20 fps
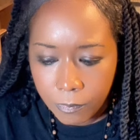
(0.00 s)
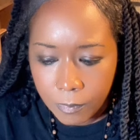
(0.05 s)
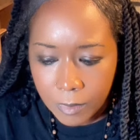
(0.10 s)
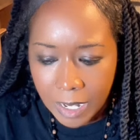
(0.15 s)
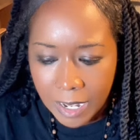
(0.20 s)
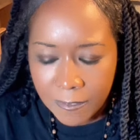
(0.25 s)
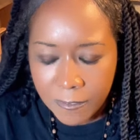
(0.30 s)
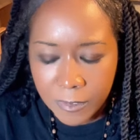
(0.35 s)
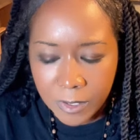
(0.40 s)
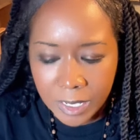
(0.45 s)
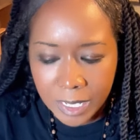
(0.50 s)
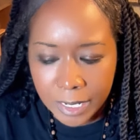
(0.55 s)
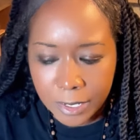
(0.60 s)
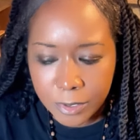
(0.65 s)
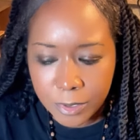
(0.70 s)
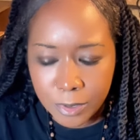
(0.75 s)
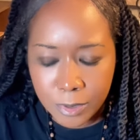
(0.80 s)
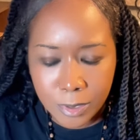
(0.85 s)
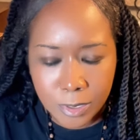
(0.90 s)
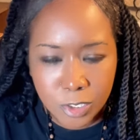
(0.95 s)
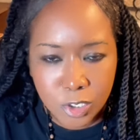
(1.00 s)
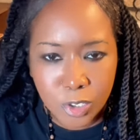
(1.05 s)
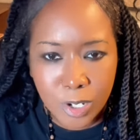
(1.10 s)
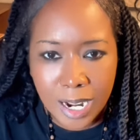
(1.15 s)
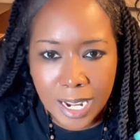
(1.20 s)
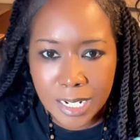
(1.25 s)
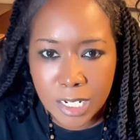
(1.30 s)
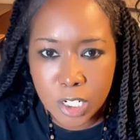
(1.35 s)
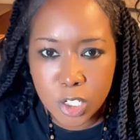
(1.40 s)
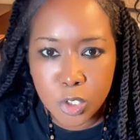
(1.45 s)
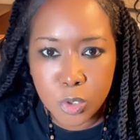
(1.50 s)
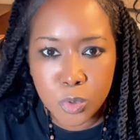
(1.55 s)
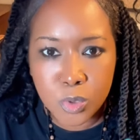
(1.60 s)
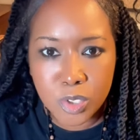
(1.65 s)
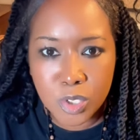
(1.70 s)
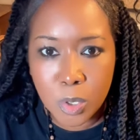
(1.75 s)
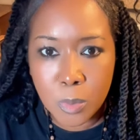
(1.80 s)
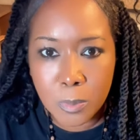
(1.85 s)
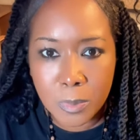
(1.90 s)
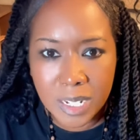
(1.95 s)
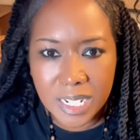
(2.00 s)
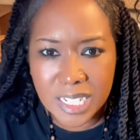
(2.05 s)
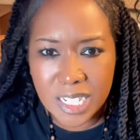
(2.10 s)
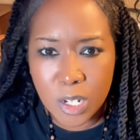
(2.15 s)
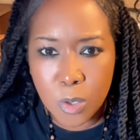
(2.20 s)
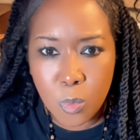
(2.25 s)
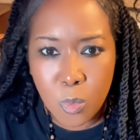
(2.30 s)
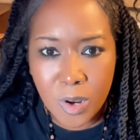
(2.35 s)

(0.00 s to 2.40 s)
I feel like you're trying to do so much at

○ ○ ○ ○

TASK ITEM: What you produce should repeat the data word for word while omitting all images.

YOUR RESPONSE:
20 fps
(0.00 s)
(0.05 s)
(0.10 s)
(0.15 s)
(0.20 s)
(0.25 s)
(0.30 s)
(0.35 s)
(0.40 s)
(0.45 s)
(0.50 s)
(0.55 s)
(0.60 s)
(0.65 s)
(0.70 s)
(0.75 s)
(0.80 s)
(0.85 s)
(0.90 s)
(0.95 s)
(1.00 s)
(1.05 s)
(1.10 s)
(1.15 s)
(1.20 s)
(1.25 s)
(1.30 s)
(1.35 s)
(1.40 s)
(1.45 s)
(1.50 s)
(1.55 s)
(1.60 s)
(1.65 s)
(1.70 s)
(1.75 s)
(1.80 s)
(1.85 s)
(1.90 s)
(1.95 s)
(2.00 s)
(2.05 s)
(2.10 s)
(2.15 s)
(2.20 s)
(2.25 s)
(2.30 s)
(2.35 s)

(0.00 s to 2.40 s)
I feel like you're trying to do so much at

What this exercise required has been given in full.